After reading a particular passage and falling in love with it, I thought that this was it. Now Brossard will get back to business and get on with the story. And then followed another intoxicating passage. And then another. And another. It was the kind of intoxication that one gets while listening to classical music, the kind which is pleasurable but on which one never gets drunk. Nicole Brossard is also a poet and it shows in her prose. I want to read this novel again just for Brossard’s prose.

Then, at the end of his review, he mentions he was able to find two other reviews of the book in Canadian literary magazines and only one review on Goodreads, which said “I just can’t stand this book anymore.”  Just like films, the only way to really know is to see or read it yourself! And as I alluded to in my previous post, books and reading tell us and others who we really are. As for me, I trust Vishy’s judgement, I love lyrical prose.

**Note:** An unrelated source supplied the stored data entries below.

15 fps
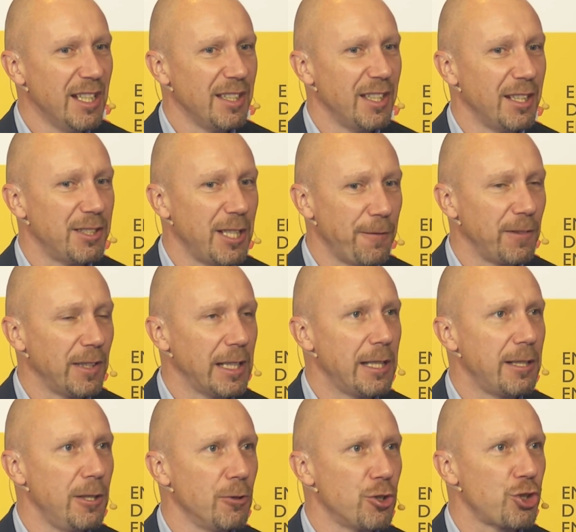There are definitely
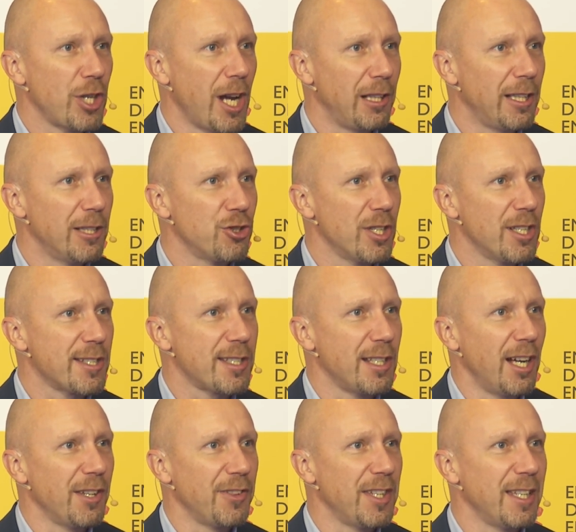huge challenges.
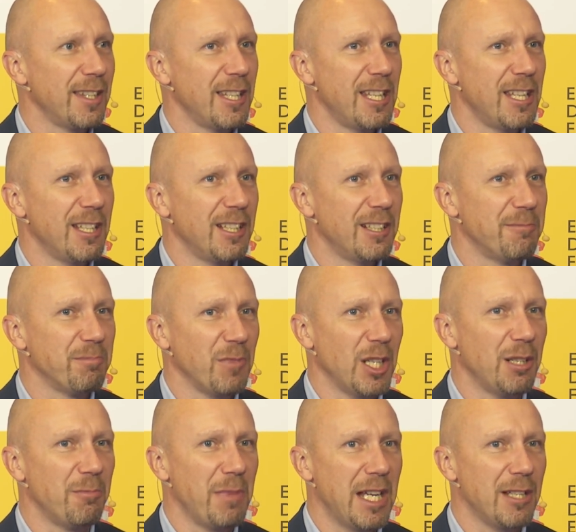I think the
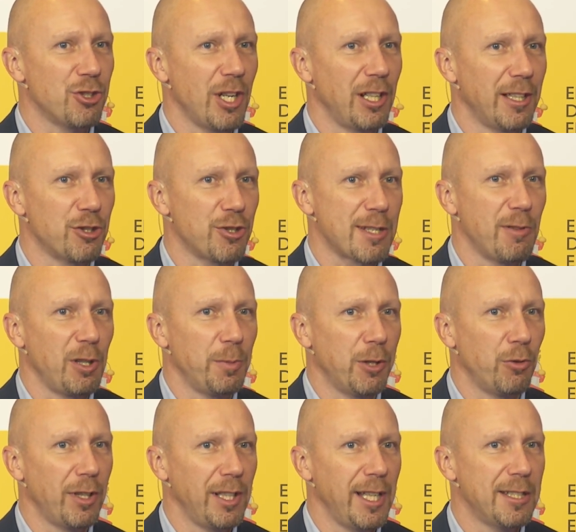main challenges will be
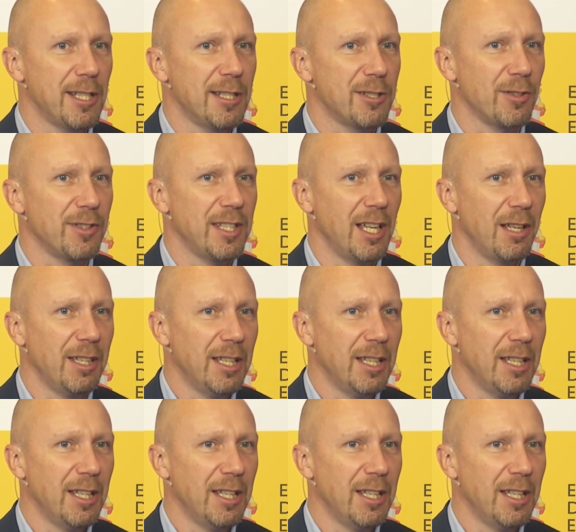related to the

Susan Hill’s book is very much influenced by the English tradition and I feel compelled to balance that a little by mentioning another book in a similar vein which I adored, Pat Conroy’s A Reading Life.

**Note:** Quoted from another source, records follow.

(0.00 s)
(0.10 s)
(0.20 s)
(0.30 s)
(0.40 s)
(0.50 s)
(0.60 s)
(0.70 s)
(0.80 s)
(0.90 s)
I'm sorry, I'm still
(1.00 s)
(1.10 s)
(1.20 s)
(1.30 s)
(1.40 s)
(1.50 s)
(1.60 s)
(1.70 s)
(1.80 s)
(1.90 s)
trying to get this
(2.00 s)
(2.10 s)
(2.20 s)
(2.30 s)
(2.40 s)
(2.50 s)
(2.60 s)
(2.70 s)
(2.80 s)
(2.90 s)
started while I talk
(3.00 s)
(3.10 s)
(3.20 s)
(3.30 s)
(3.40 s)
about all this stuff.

Conroy Reading LifeI have only read one of Pat Conroy’s books, The Prince of Tides, but would not hesitate to read more, especially as a summer read –they do tend to be big, bold, compelling books, great for a summer read. His reading life unfolds by the chapter in a mesmerising, delightful way, his storytelling and anecdotes within the book are captivating.

He is loyal to certain influential bookish people in his life and they often reappear throughout the chapters. The chapter on the influence of his mother and references to both the book and film of Gone With the Wind is a great story in itself. But my favourite chapter and one that has stayed with me in the years since I first read this, was Chapter Eleven A Love Letter to Thomas Wolfe, because he is so honest and appreciative, ignoring intellectual snobbery and sharing what he describes as a pivotal event of his life – his reading of Look Homeward, Angel and though not knowing it at the time, entering into “the home territory of what would become my literary terrain”.

I have read very good reviews of Will Schwalbe’s book The End of Your Life Bookclub and know that one day I will venture into its pages, but have been warned, this one is a real tearjerker, so timing is important. There is no rush, just many future reading pleasures that will lead to even more.

And the one stand out book from Susan Hill’s reading year, that made me decide I must have a copy? Well, it’s not even on the list, but that’s because it seems to be permanently at her beside and I see Persephone Books have reissued a copy of it as well. It was Virginia Woolf’s A Writer’s Diary.

I have never exhausted  A Writer’s Diary, and never will.It gave me what I needed at 16, and it continues to give.

Have you read any of these books, or do you have another favourite book of a writer’s reading journey?